(Saved entries)
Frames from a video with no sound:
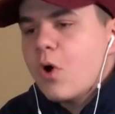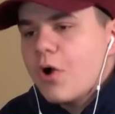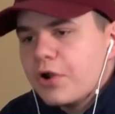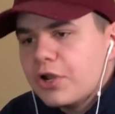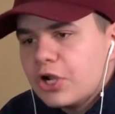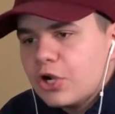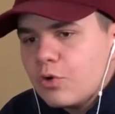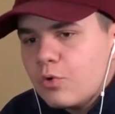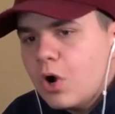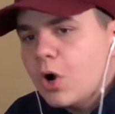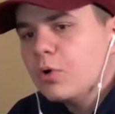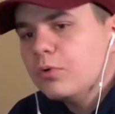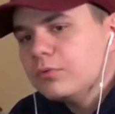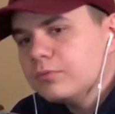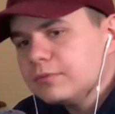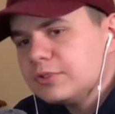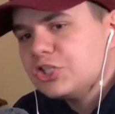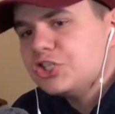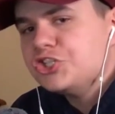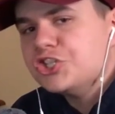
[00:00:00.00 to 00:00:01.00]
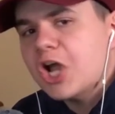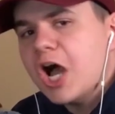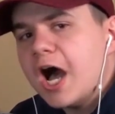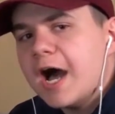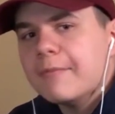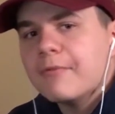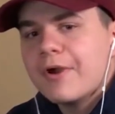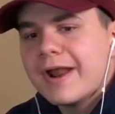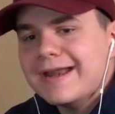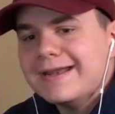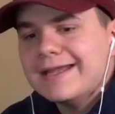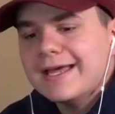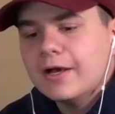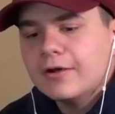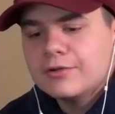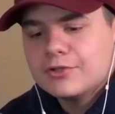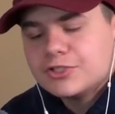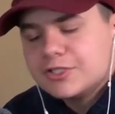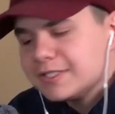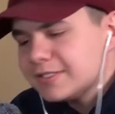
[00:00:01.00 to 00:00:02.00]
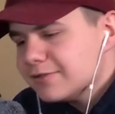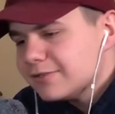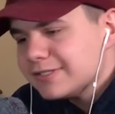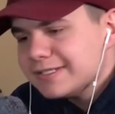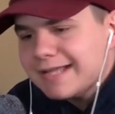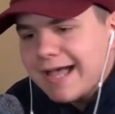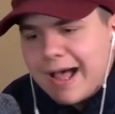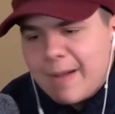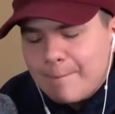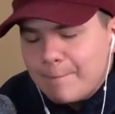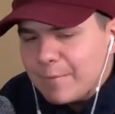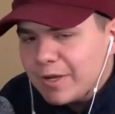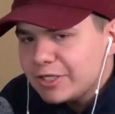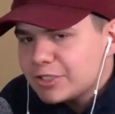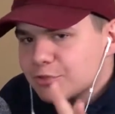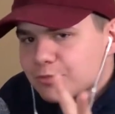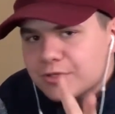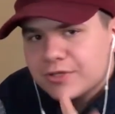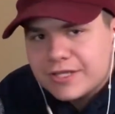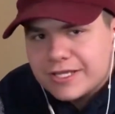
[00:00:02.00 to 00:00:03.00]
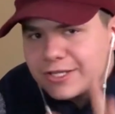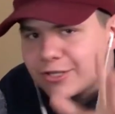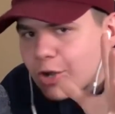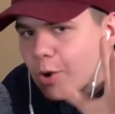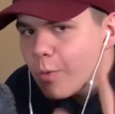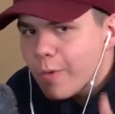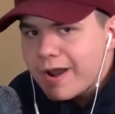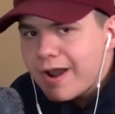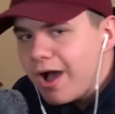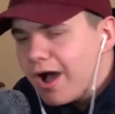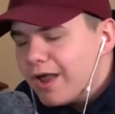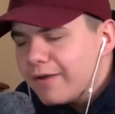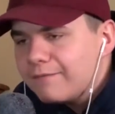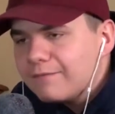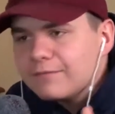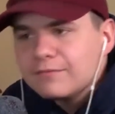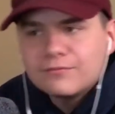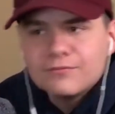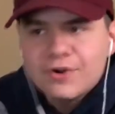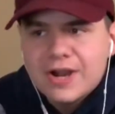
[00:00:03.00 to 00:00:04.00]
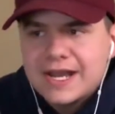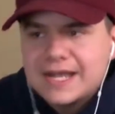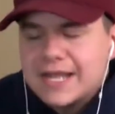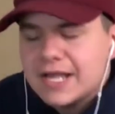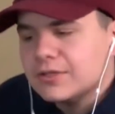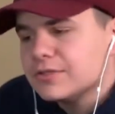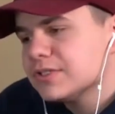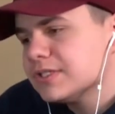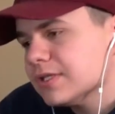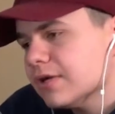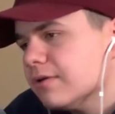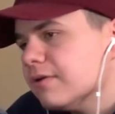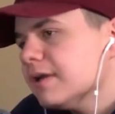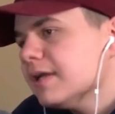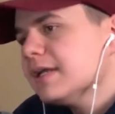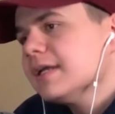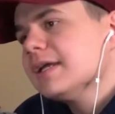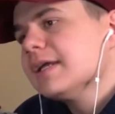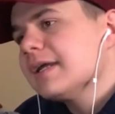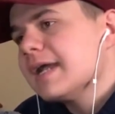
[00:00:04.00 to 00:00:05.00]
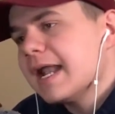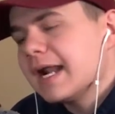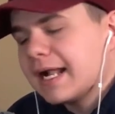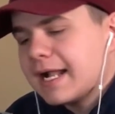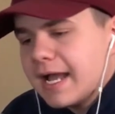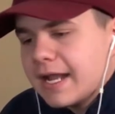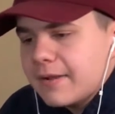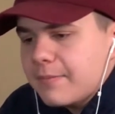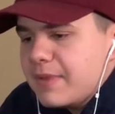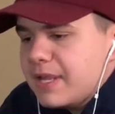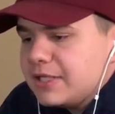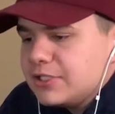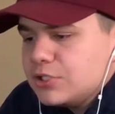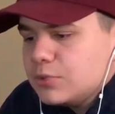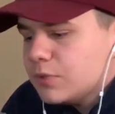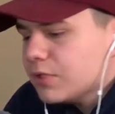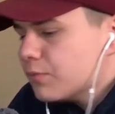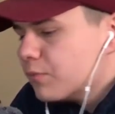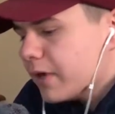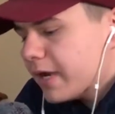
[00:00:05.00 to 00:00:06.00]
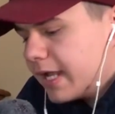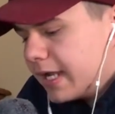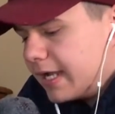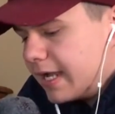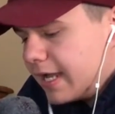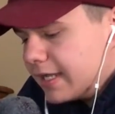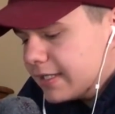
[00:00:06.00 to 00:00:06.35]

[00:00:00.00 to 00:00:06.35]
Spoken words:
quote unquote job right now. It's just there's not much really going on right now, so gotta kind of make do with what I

■ **TASK GOAL**
Could you repeat exactly the lines from the one containing "[00:00:00.00 to 00:00:01.00]" to the last line of the records, both included, and leave out every picture?

■ **TASK ANSWER**
[00:00:00.00 to 00:00:01.00]
[00:00:01.00 to 00:00:02.00]
[00:00:02.00 to 00:00:03.00]
[00:00:03.00 to 00:00:04.00]
[00:00:04.00 to 00:00:05.00]
[00:00:05.00 to 00:00:06.00]
[00:00:06.00 to 00:00:06.35]

[00:00:00.00 to 00:00:06.35]
Spoken words:
quote unquote job right now. It's just there's not much really going on right now, so gotta kind of make do with what I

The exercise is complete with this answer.